Vasile Demetrius (pen name of Vasile Dumitrescu; October 1, 1878 – March 15, 1942) was an Austro-Hungarian-born Romanian prose writer, poet and translator.

Born in Șcheii Brașovului, his parents were Dumitru Ogea, who built and maintained wood-burning stoves, and his wife Elisabeta (née Bratu-Stinghe). While in school, his name was changed to Dumitrescu, while the sobriquet Demetrius was bestowed upon him in 1899 by Gala Galaction, a classmate at Saint Sava High School, along with N. D. Cocea and Ion G. Duca. After leaving for the Romanian Old Kingdom, he attended primary school and three months of high school in Bucharest, but was largely self-taught. Early on, he forged a lifelong friendship with Tudor Arghezi; a humanitarian in outlook, he turned to socialism. His jobs included: worker in a garment factory; butcher's assistant; bookseller for C. Sfetea; proofreader at Naționalul newspaper; chemist at a Chitila factory; substitute teacher in Vintilă Vodă village, Buzău County; estate administrator for a count in Ialomița County; civil servant at the Domains Ministry; founder of Căminul book series (1916) and director at Biblioteca pentru toți (1923).

His poetic debut came in Constantin Mille's Adevărul. In 1904, together with Tudor Arghezi, he published Linia dreaptă magazine. He was close friends with Arghezi, Galaction and N. D. Cocea. Other publications where his work appeared include Viața socială, Viitorul, Dimineața, Facla, Flacăra, Scena, Luceafărul, Sburătorul and Rampa. He authored numerous translations of, among others, Guy de Maupassant, Honoré de Balzac, Dmitry Merezhkovsky, Blasco Ibáñez and Stendhal. His volumes of poetry are said to lack originality (Versuri, 1901; Trepte rupte, 1906; Sonete, 1914; Canarul mizantropului, 1916; Fecioarele, 1925; and Cocorii, 1942). However, his prose, in particular the novels (Tinerețea Casandrei, 1913; Orașul bucuriei, 1920; Domnul colonel, 1920; Domnul deputat, 1921), somewhat anticipate interwar realism. He also published a few volumes of short stories (Puterea farmecelor și alte nuvele, 1914; Cântăreața, 1916; Nuvele alese, 1925). He won a prize from the Romanian Academy in 1916 and from the Romanian Writers' Society in 1928.

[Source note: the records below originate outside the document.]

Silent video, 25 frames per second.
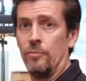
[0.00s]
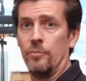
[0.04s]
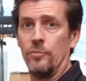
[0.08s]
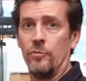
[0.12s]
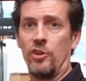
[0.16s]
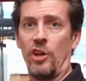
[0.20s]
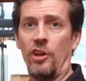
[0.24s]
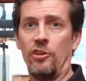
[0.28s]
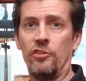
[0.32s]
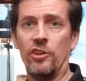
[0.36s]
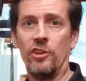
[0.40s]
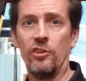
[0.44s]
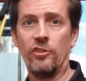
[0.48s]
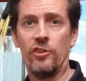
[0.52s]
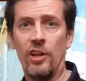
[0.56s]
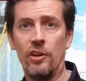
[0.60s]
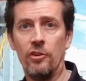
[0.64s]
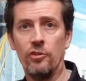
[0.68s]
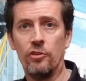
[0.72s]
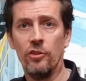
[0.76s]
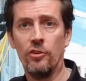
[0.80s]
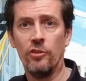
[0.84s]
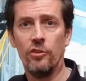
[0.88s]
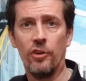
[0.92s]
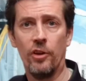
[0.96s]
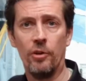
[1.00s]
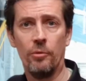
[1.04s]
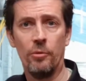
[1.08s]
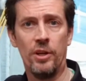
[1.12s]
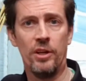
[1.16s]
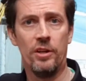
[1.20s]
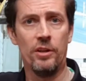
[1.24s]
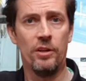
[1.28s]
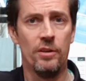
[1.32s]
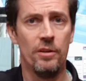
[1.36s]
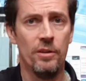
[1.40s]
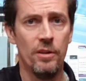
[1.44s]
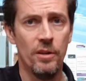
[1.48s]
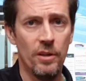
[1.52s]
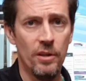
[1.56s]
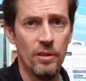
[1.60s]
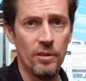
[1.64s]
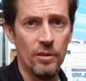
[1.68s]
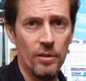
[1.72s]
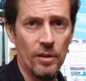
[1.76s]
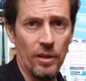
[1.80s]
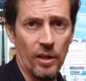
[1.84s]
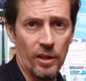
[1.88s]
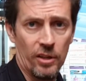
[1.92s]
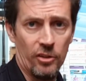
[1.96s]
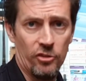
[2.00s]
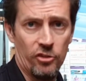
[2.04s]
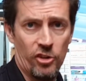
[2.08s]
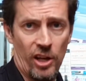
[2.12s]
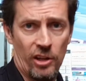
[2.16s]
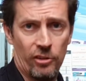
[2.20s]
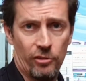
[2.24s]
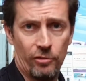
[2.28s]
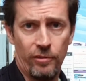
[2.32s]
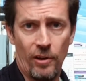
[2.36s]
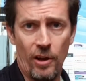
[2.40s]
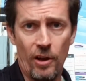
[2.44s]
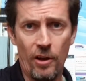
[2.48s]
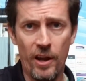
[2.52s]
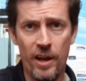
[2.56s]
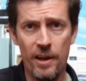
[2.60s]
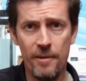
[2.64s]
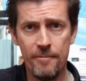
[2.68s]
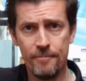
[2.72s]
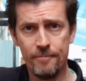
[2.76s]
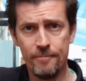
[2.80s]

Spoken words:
chest extension, so we can, like a chest fly,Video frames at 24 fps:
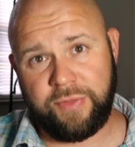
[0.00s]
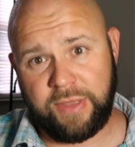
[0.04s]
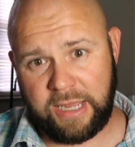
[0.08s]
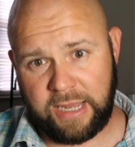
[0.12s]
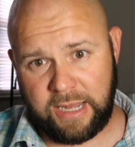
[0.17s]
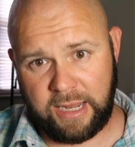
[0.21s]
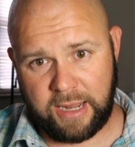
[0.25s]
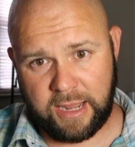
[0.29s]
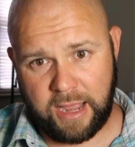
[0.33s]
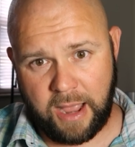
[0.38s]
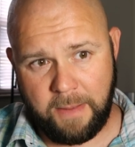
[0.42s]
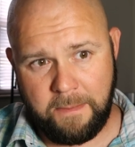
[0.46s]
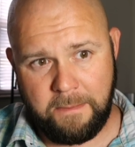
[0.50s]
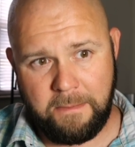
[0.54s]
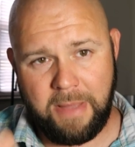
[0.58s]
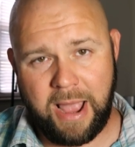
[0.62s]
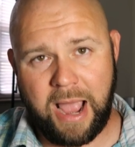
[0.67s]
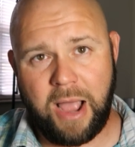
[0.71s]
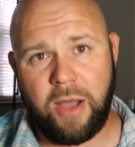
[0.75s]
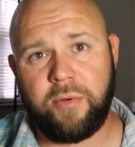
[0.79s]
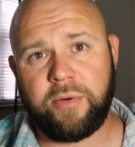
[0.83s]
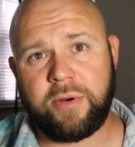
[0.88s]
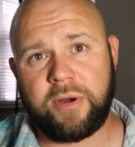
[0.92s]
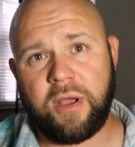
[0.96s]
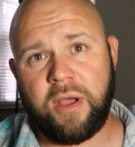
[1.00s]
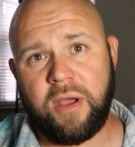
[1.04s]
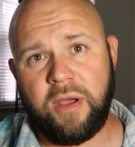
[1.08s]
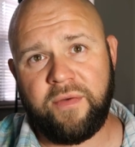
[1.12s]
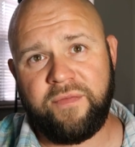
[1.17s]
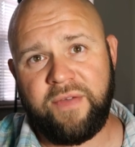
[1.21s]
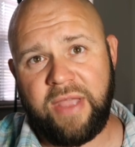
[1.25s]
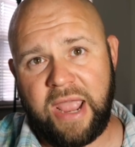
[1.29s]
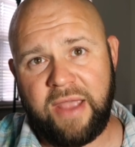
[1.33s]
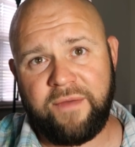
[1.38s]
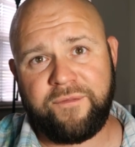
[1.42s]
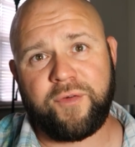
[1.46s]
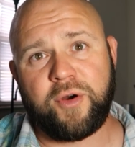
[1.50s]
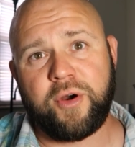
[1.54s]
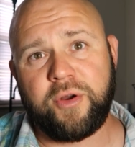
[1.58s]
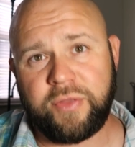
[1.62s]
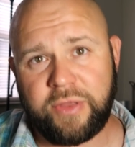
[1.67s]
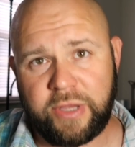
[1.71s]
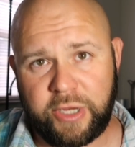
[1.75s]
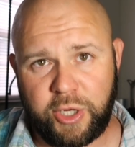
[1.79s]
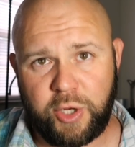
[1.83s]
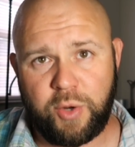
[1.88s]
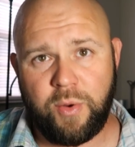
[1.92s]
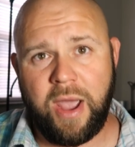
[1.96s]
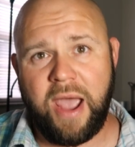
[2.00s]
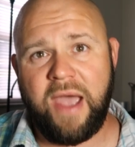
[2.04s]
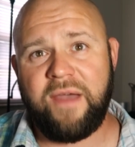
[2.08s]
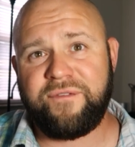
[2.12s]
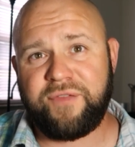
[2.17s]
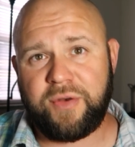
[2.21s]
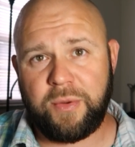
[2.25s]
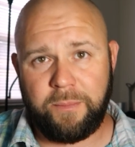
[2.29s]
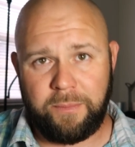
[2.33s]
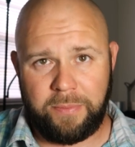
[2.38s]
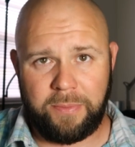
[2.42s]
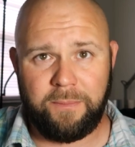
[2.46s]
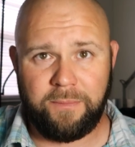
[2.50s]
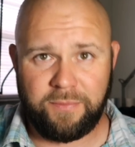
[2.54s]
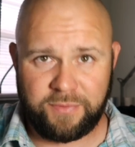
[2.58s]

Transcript: the amount of effort that you have to,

Married to Antigona (née Rabinovici), a baptized Jew, he had a very poor household and numerous children. One of them, Lucia Demetrius, herself became a writer. Literary figures who visited the family home before 1918 included Oreste Georgescu, D. Nanu and Panait Istrati. By the 1920s, new visitors were arriving: Șerban Bascovici, Aron Cotruș, and later Felix Aderca and Sanda Movilă.